§ Task instructions
Print each line exactly, from the one with "[00:00:03.00 to 00:00:04.00]" to the very last line of the listing, and keep the pictures out.

§ Exercise data

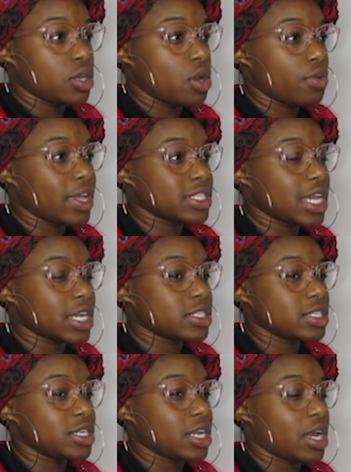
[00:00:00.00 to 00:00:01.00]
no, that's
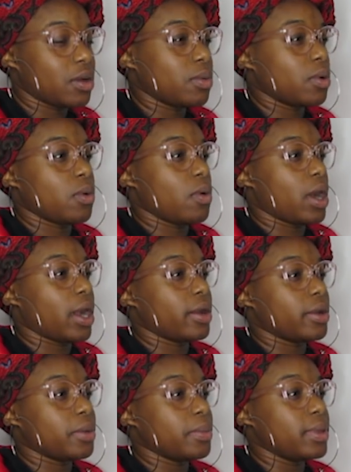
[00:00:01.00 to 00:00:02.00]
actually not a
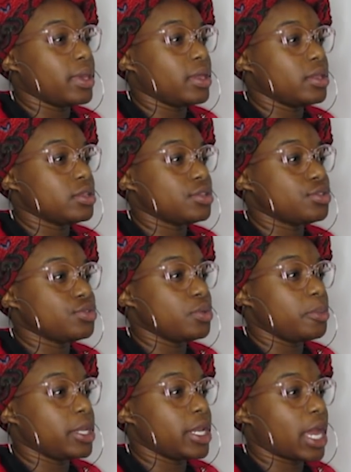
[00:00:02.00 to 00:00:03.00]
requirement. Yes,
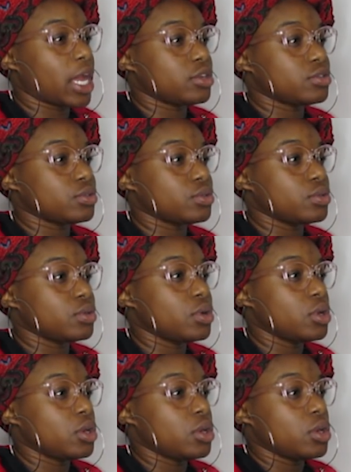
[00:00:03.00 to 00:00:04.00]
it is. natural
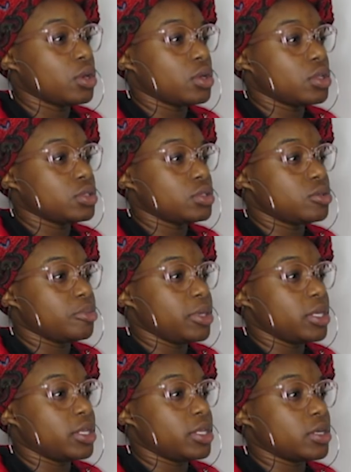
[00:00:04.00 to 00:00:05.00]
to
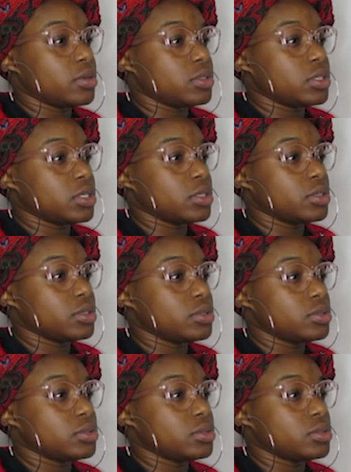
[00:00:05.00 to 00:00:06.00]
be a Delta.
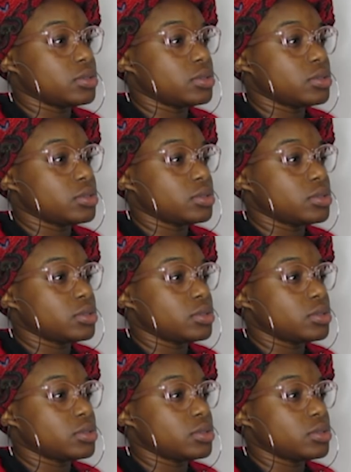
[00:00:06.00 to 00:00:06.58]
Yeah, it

§ Answer to the exercise
[00:00:03.00 to 00:00:04.00]
it is. natural
[00:00:04.00 to 00:00:05.00]
to
[00:00:05.00 to 00:00:06.00]
be a Delta.
[00:00:06.00 to 00:00:06.58]
Yeah, it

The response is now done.